Why abortion is back in the Dutch election campaign
Dutch Greens and Socialists want to decriminalise abortion in the Netherlands. The Calvinist politician Chris Stoffer attends a vigil at an abortion clinic. The terminations of pregnancy are an actual topic in the political campaigns leading up to the national election of November 22.
Abortion has been legal in the Netherlands since 1984. That year, the abortion law allowed women to terminate their pregnancy until the 24th week of gestation, making the Netherlands one of the most liberal countries in Europe when it comes to abortion.
For decades, abortion was handled sensitively. All politicians knew that the legislation was a painful compromise, that was almost never challenged or debated. In election campaigns, it was seldomly mentioned.
For a long time, nothing changed in the law. Until recently. Since last January, there is no five day’s mandatory reflection period anymore for women who request an abortion. That means that they are able to terminate their pregnancy on the day they visit the abortion clinic for their first consultation.
But in the present election campaign abortion is a dominant topic again.
Last Wednesday, some politicians announced that they would like to see a further liberalisation of the abortion law. Currently, the termination of pregnancies is still included in the criminal code. However, Green politician Corinne Ellemeet (GroenLinks-PvdA) believes that abortion is care and no crime, the Dutch daily Reformatorisch Dagblad writes. By including it in the criminal code, you criminalise the abortion doctor and the one who receives the abortion, Ellemeet explained.

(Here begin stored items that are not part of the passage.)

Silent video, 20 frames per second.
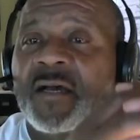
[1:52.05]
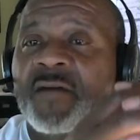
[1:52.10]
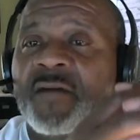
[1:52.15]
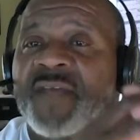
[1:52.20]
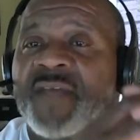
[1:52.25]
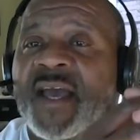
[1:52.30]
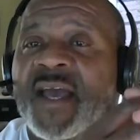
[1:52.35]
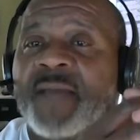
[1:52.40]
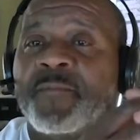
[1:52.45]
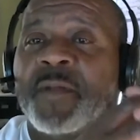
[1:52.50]

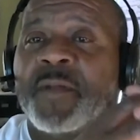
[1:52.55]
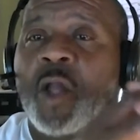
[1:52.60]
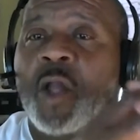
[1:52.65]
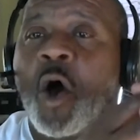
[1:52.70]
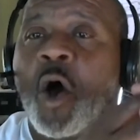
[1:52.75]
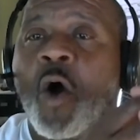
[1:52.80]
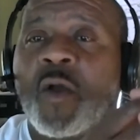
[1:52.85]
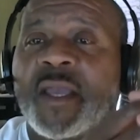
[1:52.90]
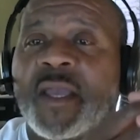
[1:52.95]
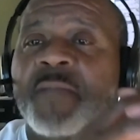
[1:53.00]
of that
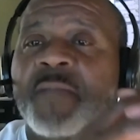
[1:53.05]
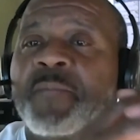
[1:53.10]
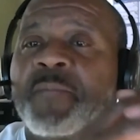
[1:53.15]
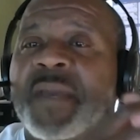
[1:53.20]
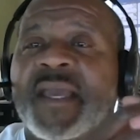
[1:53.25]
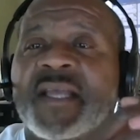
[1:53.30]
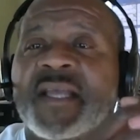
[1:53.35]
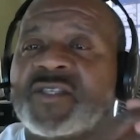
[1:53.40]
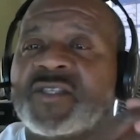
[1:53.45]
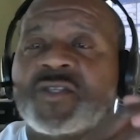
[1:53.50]
belonging
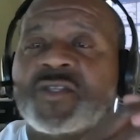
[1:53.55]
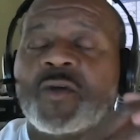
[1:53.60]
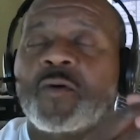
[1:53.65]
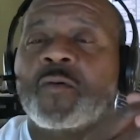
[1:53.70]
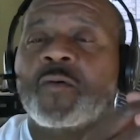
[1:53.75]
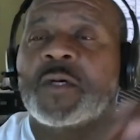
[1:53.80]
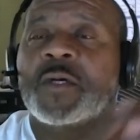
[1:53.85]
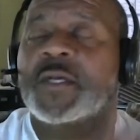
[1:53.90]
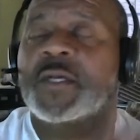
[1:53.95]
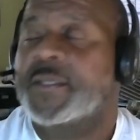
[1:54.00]
being
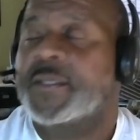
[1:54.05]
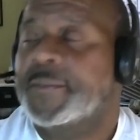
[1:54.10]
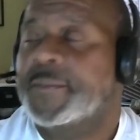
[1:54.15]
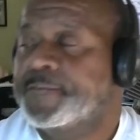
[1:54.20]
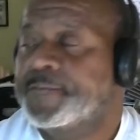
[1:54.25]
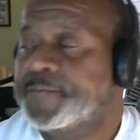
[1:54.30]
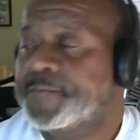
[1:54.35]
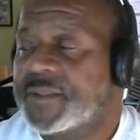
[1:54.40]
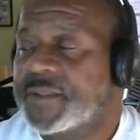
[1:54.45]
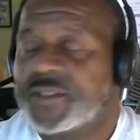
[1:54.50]
so
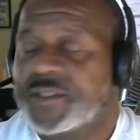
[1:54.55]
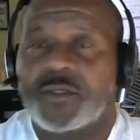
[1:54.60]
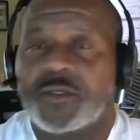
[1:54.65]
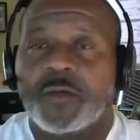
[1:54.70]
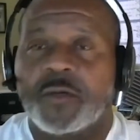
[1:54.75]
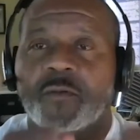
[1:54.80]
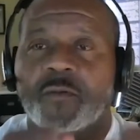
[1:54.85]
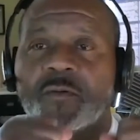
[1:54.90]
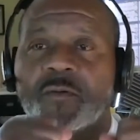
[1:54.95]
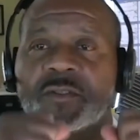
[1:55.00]

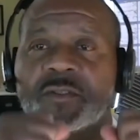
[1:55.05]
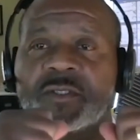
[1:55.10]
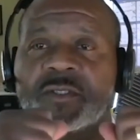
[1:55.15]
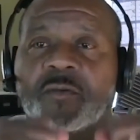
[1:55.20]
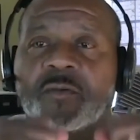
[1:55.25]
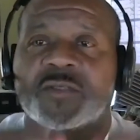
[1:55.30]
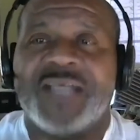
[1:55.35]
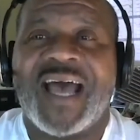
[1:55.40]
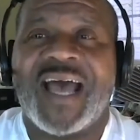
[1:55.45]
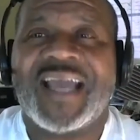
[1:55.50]

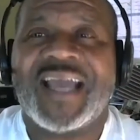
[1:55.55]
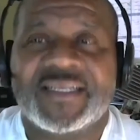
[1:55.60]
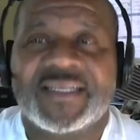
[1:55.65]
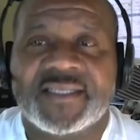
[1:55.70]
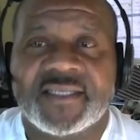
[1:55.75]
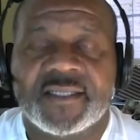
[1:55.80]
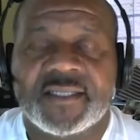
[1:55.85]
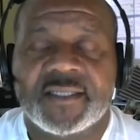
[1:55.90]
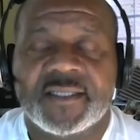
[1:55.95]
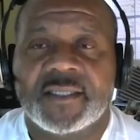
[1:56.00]

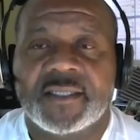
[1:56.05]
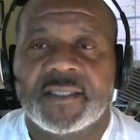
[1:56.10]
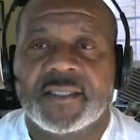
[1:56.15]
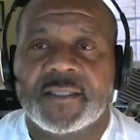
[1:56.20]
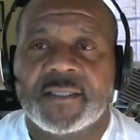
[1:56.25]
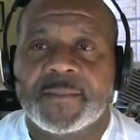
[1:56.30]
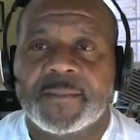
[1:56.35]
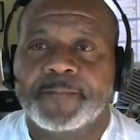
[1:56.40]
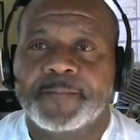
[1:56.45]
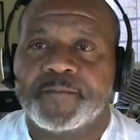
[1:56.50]
tight.
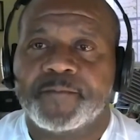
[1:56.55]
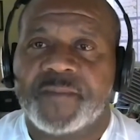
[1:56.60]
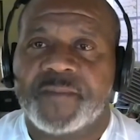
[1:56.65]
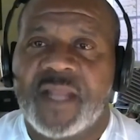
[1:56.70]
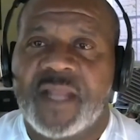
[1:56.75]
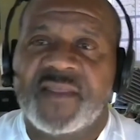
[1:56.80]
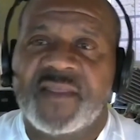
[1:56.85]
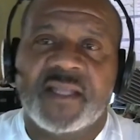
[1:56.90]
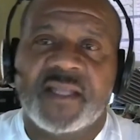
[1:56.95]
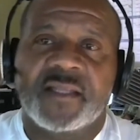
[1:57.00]

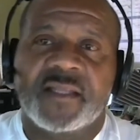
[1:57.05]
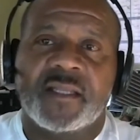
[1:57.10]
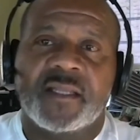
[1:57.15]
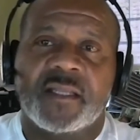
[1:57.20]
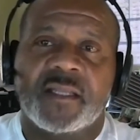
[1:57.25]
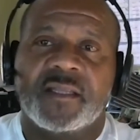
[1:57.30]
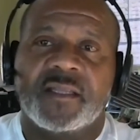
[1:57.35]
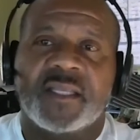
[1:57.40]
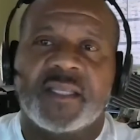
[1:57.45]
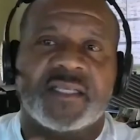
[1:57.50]
And then
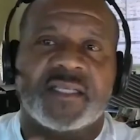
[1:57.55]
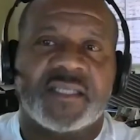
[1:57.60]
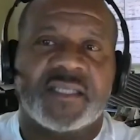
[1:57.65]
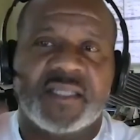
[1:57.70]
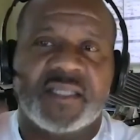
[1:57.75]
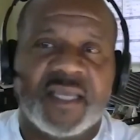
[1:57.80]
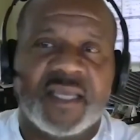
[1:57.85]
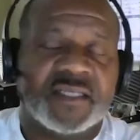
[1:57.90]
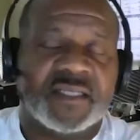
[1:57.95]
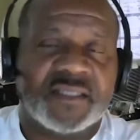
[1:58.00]

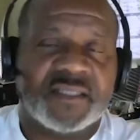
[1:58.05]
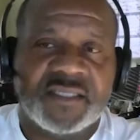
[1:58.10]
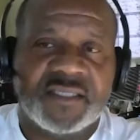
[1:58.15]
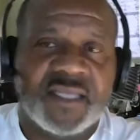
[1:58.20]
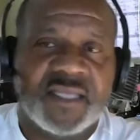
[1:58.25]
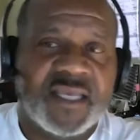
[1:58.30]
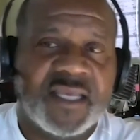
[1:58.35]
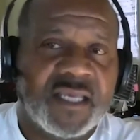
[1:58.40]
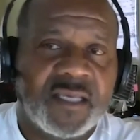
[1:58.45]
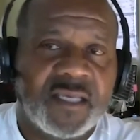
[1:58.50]
the
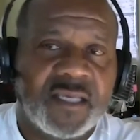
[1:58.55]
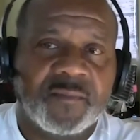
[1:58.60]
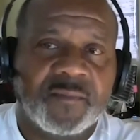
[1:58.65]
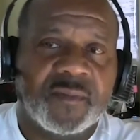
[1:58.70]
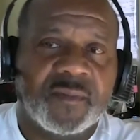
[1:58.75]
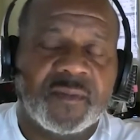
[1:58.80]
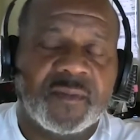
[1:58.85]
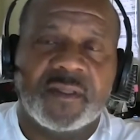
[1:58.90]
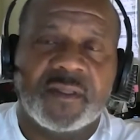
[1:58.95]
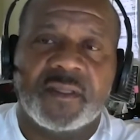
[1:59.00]

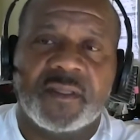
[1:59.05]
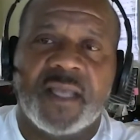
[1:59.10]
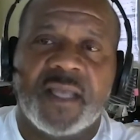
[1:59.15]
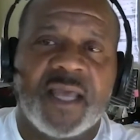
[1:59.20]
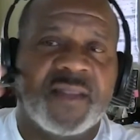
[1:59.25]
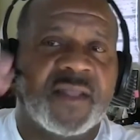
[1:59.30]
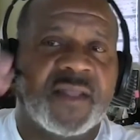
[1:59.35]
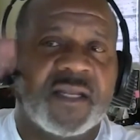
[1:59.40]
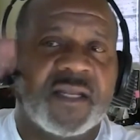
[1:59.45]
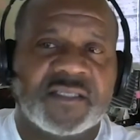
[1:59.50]
esteem,
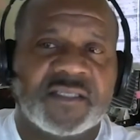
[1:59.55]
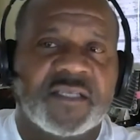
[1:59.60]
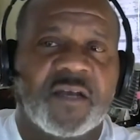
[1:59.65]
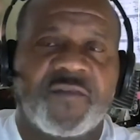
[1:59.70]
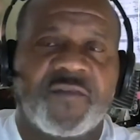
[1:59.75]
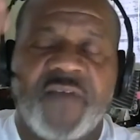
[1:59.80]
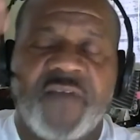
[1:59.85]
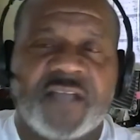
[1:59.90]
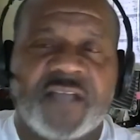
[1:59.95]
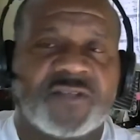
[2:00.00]
and then the
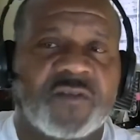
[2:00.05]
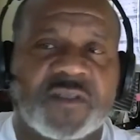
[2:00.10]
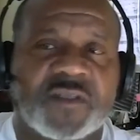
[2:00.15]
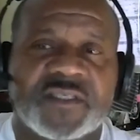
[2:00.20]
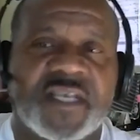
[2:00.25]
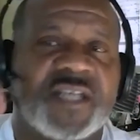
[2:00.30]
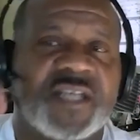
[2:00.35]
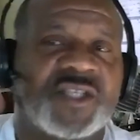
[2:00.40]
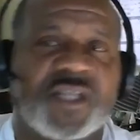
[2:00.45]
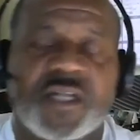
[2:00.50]

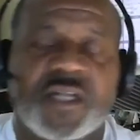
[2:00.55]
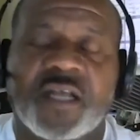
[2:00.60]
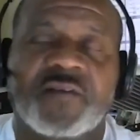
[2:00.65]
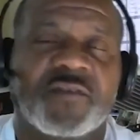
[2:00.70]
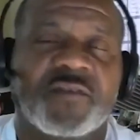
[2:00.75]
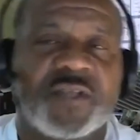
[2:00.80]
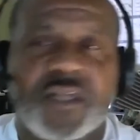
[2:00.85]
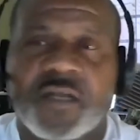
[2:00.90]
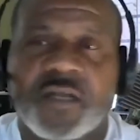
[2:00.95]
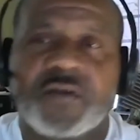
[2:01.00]
self-actualization
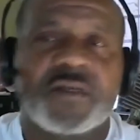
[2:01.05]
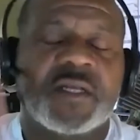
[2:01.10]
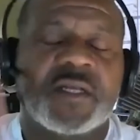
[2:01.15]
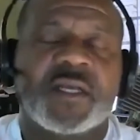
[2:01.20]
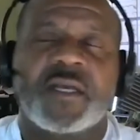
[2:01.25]
level. When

The Dutch criminal code specifies that anyone performing an abortion is punishable by law unless the abortion takes place in a special clinic or in a hospital under certain circumstances. The GroenLinks-PvdA party now wants to change this and remove the specific paragraph, thereby making abortion a right instead of a criminal activity.
There are also other voices. Last Saturday, two Christian politicians, Mirjam Bikker from the Christian Union and Chris Stoffer from the Reformed SGP party, participated in the March for Life to show their pro-life stance.
Last week Thursday, Stoffer already caused upheaval by attending a vigil next to an abortion clinic, the Dutch daily Reformatorisch Dagblad writes. Even the ruling party responded to this: "We won't let us be pushed back dozens of years in time. Done with this ultra-conservative nonsense", liberal party leader Dilan Yeşilgöz tweeted. She hopes to be the successor of Prime Minister Mark Rutte.
Proponents of the liberalisation of the abortion law point to the increasing influence of conservative parties worldwide. Especially the decision of the US Supreme Court in 2022 to remove abortion as a federal right has led to much debate about the termination of pregnancies. The Dutch politician Corinne Ellemeet worries about these trends. "In many countries, such as Poland, Hungary, Italy and the United States, the right to abortion is under pressure or even forbidden."By the way, Poland is the only European country that really restricted the access to abortion. In Hungary and Italy the numbers are still very high.
Ellemeet adds that she is also concerned about developments in her own country, where "established and new parties have a rather casual attitude towards women's rights." Therefore, Ellemeet says she wants to enshrine the "right to abortion into the law."